** Opening WORKING DATA block **
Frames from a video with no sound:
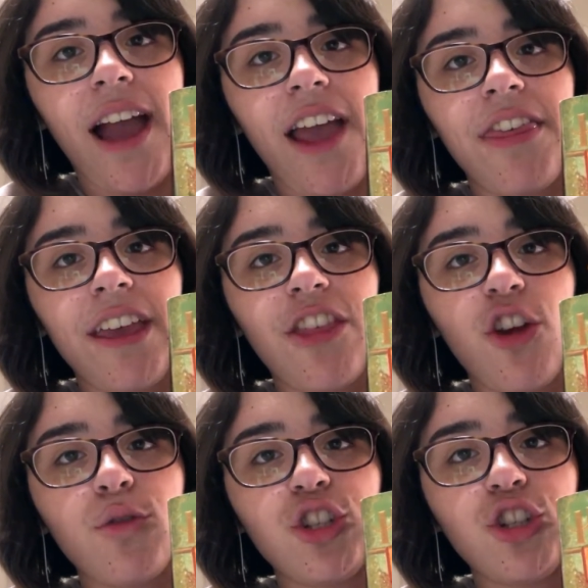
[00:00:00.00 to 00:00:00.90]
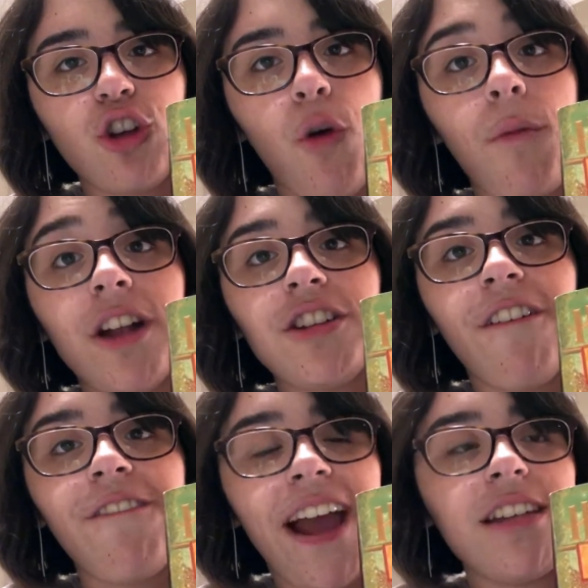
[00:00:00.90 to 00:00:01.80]
I think there was so much
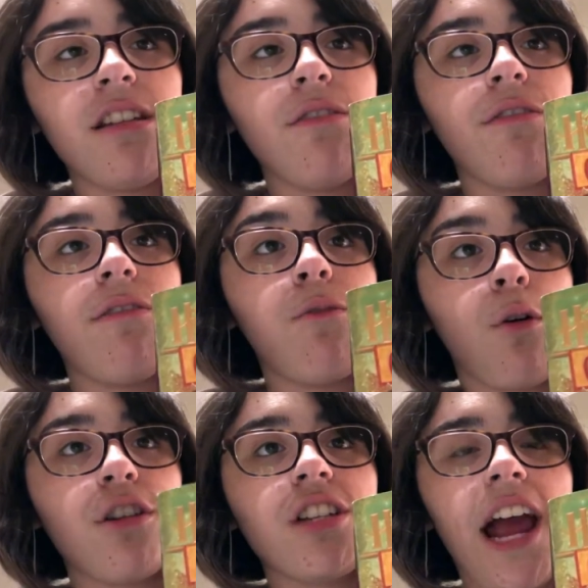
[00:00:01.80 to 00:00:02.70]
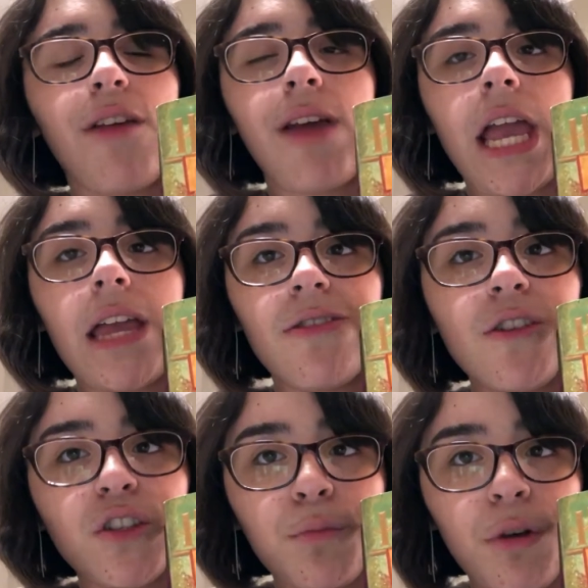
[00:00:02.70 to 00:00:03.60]
effective foreshadowing in
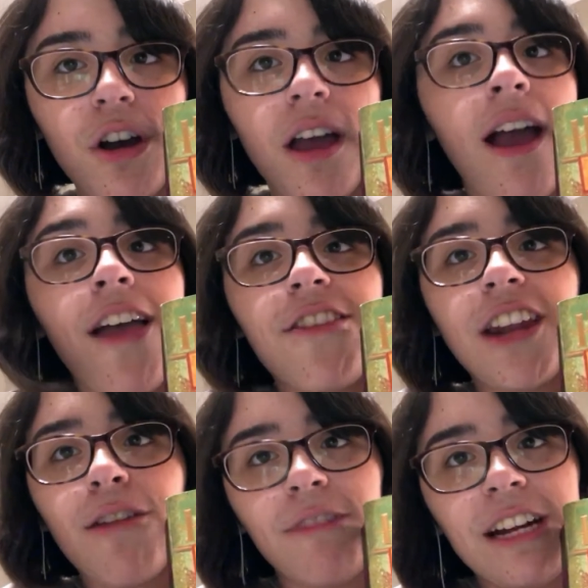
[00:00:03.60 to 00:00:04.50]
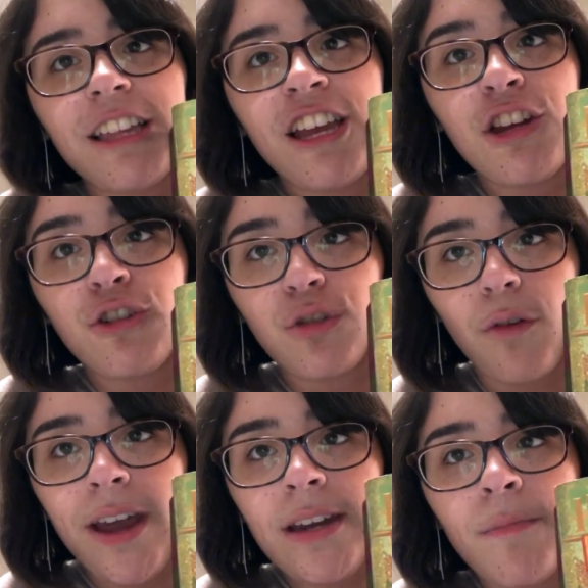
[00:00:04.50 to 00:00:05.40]
this book that I really
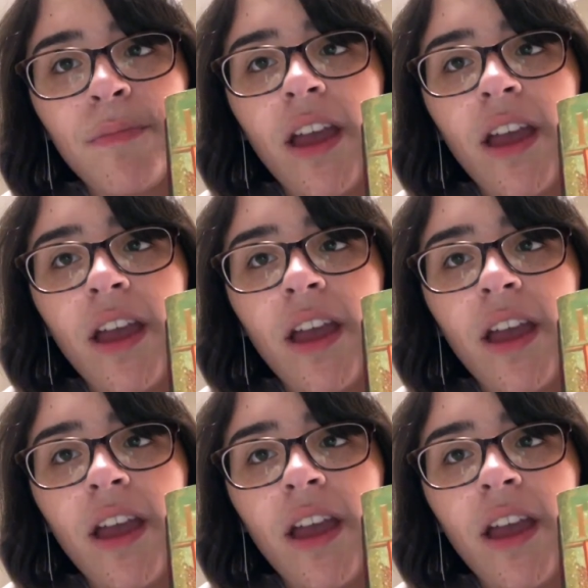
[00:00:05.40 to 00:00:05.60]
enjoyed.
** Closing WORKING DATA block **
Transcribe the records above exactly, leaving out every picture.

* [WRITTEN ANSWER]:
Frames from a video with no sound:
[00:00:00.00 to 00:00:00.90]
[00:00:00.90 to 00:00:01.80]
I think there was so much
[00:00:01.80 to 00:00:02.70]
[00:00:02.70 to 00:00:03.60]
effective foreshadowing in
[00:00:03.60 to 00:00:04.50]
[00:00:04.50 to 00:00:05.40]
this book that I really
[00:00:05.40 to 00:00:05.60]
enjoyed.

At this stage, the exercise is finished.